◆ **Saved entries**
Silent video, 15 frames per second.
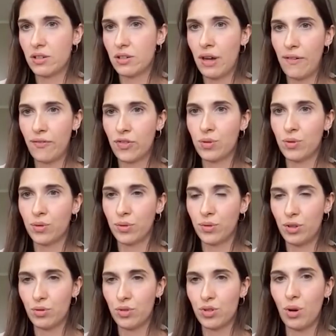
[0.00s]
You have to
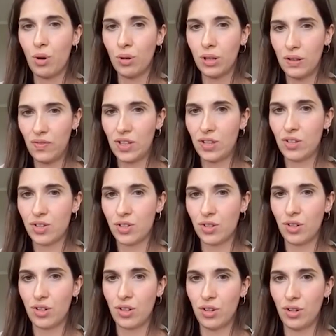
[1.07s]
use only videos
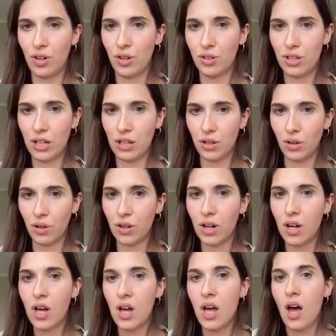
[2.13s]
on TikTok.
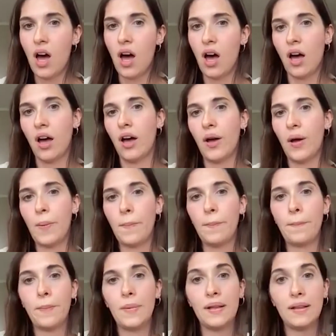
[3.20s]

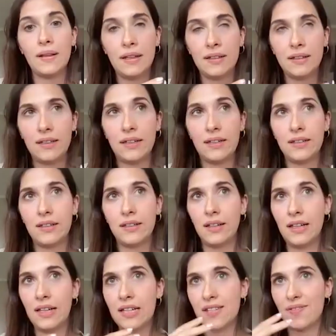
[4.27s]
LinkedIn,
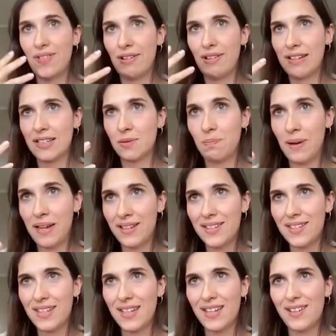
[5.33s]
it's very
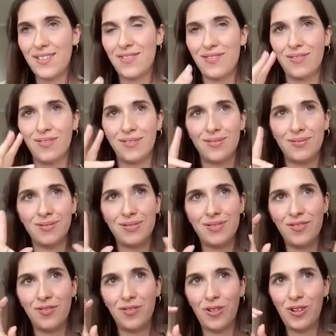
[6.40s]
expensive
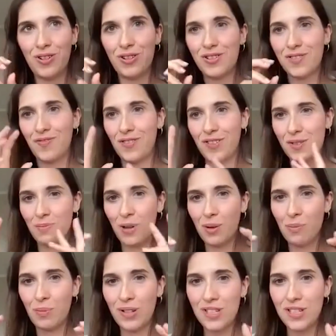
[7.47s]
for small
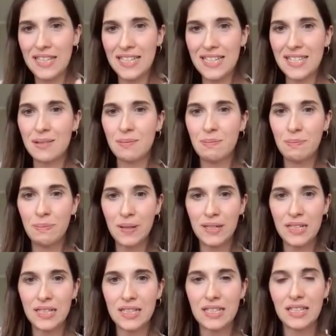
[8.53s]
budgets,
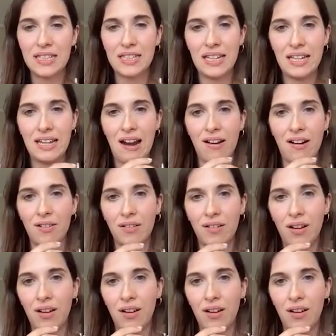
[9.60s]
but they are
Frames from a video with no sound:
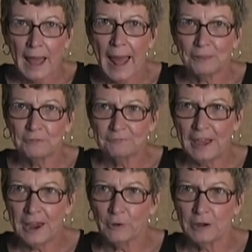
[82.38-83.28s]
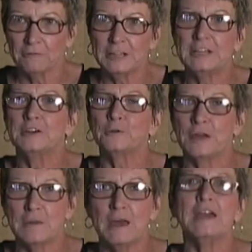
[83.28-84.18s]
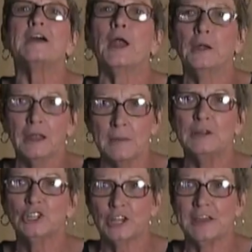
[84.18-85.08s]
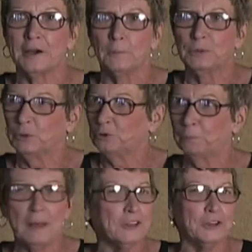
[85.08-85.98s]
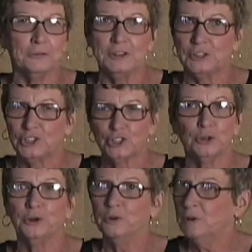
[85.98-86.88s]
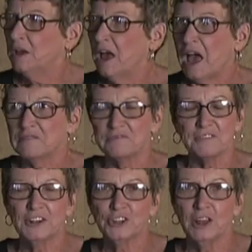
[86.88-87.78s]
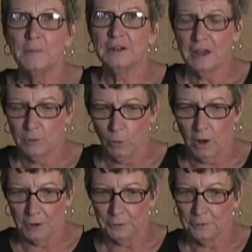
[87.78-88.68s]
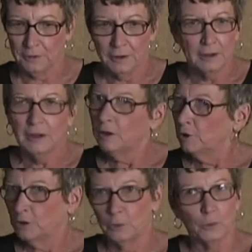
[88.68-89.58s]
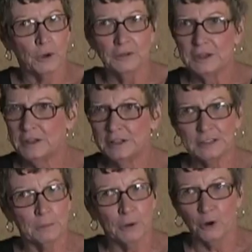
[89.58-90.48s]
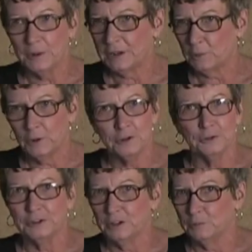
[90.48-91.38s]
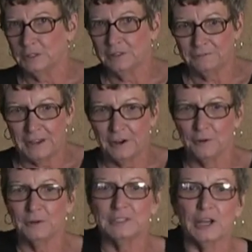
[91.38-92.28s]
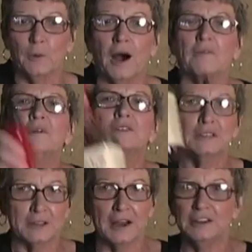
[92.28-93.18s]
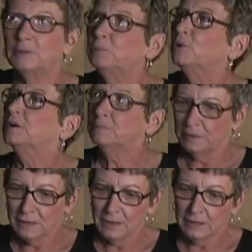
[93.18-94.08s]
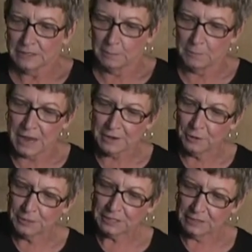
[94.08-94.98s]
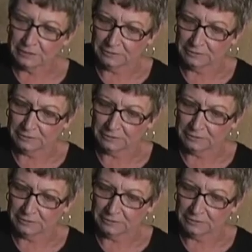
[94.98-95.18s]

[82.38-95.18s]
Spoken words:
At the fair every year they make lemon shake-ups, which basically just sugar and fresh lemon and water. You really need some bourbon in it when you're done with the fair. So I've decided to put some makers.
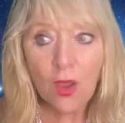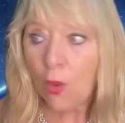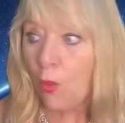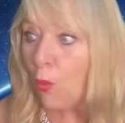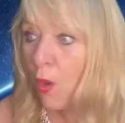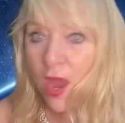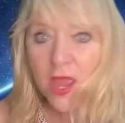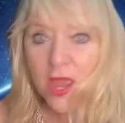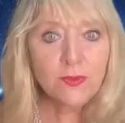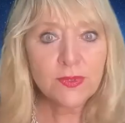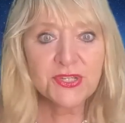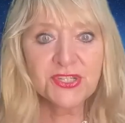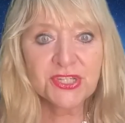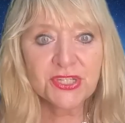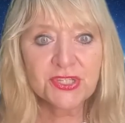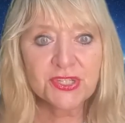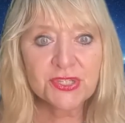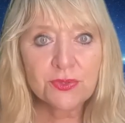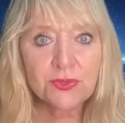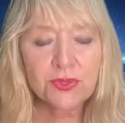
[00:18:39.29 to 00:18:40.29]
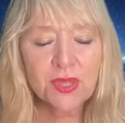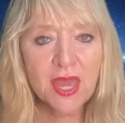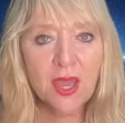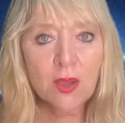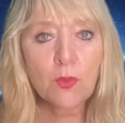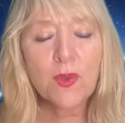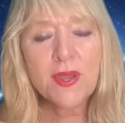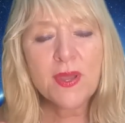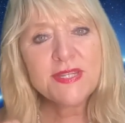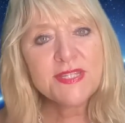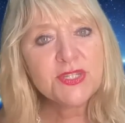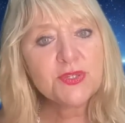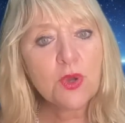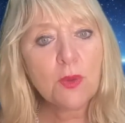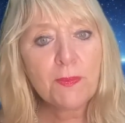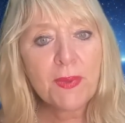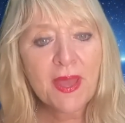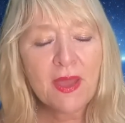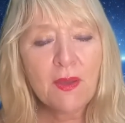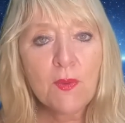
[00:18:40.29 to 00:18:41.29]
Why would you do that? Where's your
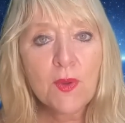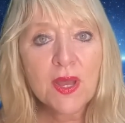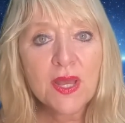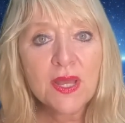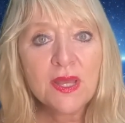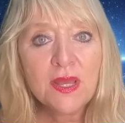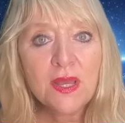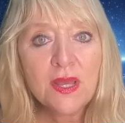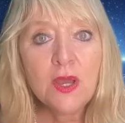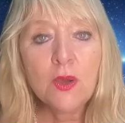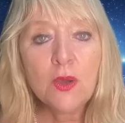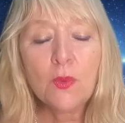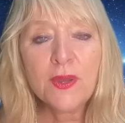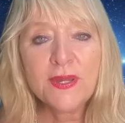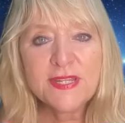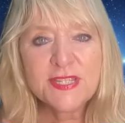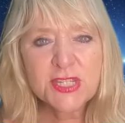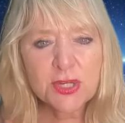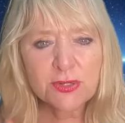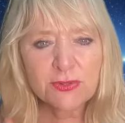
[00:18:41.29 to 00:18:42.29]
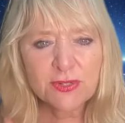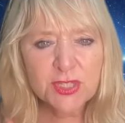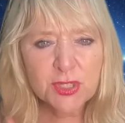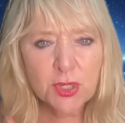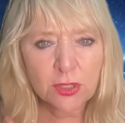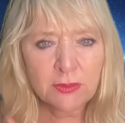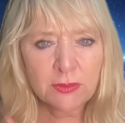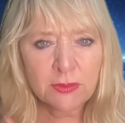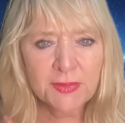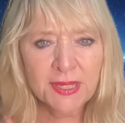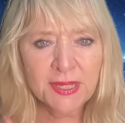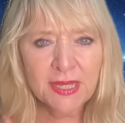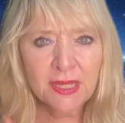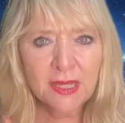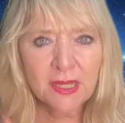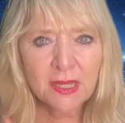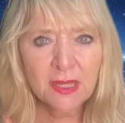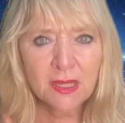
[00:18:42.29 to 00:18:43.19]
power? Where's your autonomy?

◆ **ACTIVITY**
Please give again the entries word for word, starting at the first line and ending with the line that contains "[86.88-87.78s]"; include both of those lines but none of the pictures.

◆ **RESPONSE AREA**
Silent video, 15 frames per second.
[0.00s]
You have to
[1.07s]
use only videos
[2.13s]
on TikTok.
[3.20s]

[4.27s]
LinkedIn,
[5.33s]
it's very
[6.40s]
expensive
[7.47s]
for small
[8.53s]
budgets,
[9.60s]
but they are
Frames from a video with no sound:
[82.38-83.28s]
[83.28-84.18s]
[84.18-85.08s]
[85.08-85.98s]
[85.98-86.88s]
[86.88-87.78s]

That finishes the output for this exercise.